== Work instruction ==
Copy each line in the data that includes the word "Silent".

== Task data ==
-- -- --

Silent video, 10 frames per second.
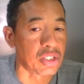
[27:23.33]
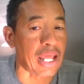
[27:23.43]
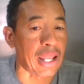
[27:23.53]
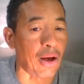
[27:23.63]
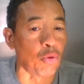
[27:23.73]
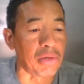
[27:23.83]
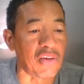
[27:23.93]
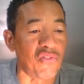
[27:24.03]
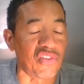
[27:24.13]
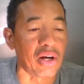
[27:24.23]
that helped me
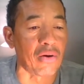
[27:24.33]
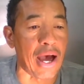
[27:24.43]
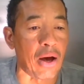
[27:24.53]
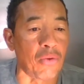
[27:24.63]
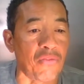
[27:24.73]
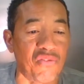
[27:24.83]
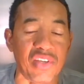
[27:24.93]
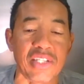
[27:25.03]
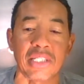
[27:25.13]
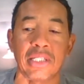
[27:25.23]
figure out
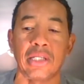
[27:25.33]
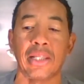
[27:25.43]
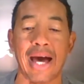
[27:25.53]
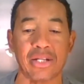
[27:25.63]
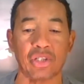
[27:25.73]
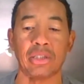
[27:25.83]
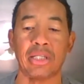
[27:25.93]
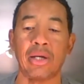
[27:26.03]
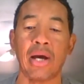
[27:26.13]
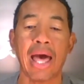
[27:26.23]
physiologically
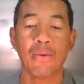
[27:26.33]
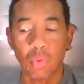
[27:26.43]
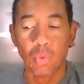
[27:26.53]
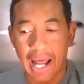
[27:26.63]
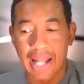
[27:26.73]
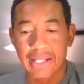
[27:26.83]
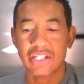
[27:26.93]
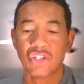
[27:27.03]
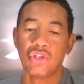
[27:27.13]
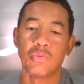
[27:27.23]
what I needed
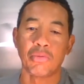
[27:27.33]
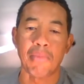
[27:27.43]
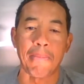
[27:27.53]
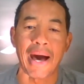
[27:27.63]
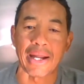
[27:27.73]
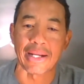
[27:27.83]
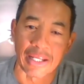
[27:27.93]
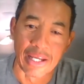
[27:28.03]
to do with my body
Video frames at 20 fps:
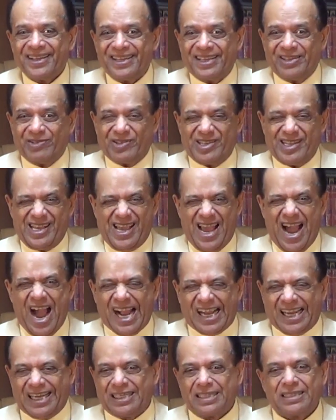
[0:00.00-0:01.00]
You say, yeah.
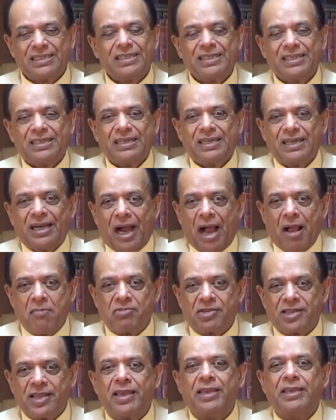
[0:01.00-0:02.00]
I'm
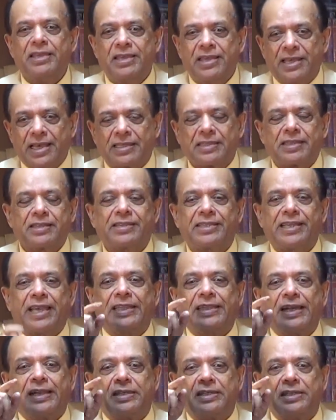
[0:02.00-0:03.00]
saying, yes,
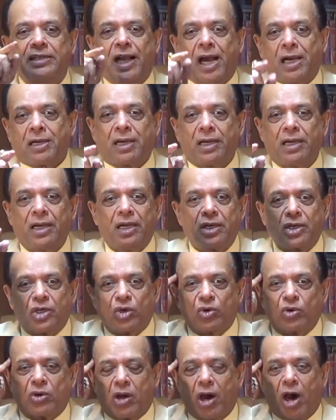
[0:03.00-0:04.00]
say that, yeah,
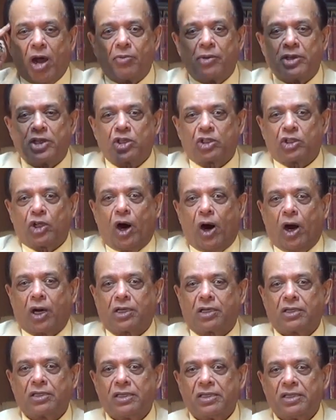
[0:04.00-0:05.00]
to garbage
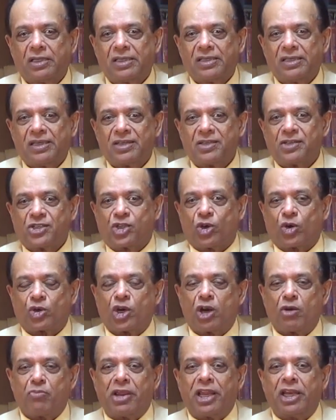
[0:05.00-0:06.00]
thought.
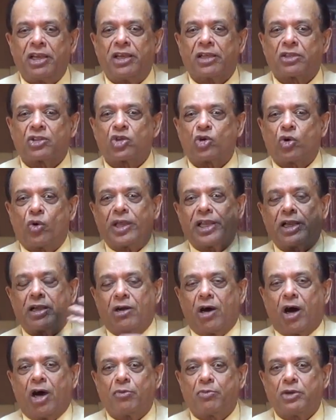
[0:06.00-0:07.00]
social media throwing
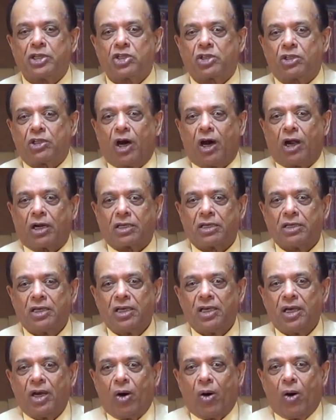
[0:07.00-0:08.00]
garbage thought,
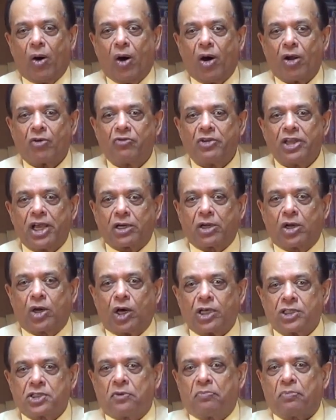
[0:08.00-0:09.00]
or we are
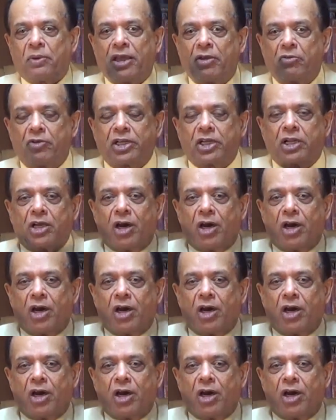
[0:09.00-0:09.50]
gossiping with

-- -- --

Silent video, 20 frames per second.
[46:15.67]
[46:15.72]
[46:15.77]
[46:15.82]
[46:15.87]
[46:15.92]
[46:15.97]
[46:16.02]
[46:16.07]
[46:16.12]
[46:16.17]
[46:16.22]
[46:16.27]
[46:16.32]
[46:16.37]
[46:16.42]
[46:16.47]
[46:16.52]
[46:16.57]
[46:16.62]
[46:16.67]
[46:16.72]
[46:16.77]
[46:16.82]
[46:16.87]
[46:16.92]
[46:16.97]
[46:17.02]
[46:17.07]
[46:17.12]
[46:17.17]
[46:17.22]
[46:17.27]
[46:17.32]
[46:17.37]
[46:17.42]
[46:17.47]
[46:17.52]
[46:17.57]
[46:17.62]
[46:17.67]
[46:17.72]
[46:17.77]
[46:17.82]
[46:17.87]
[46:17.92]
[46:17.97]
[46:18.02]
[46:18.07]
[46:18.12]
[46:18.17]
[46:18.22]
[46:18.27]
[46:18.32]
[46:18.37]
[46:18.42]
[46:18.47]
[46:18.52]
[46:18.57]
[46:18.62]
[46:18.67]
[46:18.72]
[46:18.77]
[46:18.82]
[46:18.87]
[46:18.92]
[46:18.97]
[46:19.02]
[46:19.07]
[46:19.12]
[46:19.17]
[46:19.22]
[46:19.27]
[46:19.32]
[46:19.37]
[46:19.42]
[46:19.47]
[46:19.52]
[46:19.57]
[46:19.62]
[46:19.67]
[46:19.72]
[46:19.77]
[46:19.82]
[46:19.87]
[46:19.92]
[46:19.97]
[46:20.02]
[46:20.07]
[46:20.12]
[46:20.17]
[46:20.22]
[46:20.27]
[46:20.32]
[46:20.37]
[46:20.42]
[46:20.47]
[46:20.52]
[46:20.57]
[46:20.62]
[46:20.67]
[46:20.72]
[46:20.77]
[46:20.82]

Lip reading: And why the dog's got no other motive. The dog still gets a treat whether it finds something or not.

-- -- --

== Solution to the problem ==
Silent video, 10 frames per second.
Silent video, 20 frames per second.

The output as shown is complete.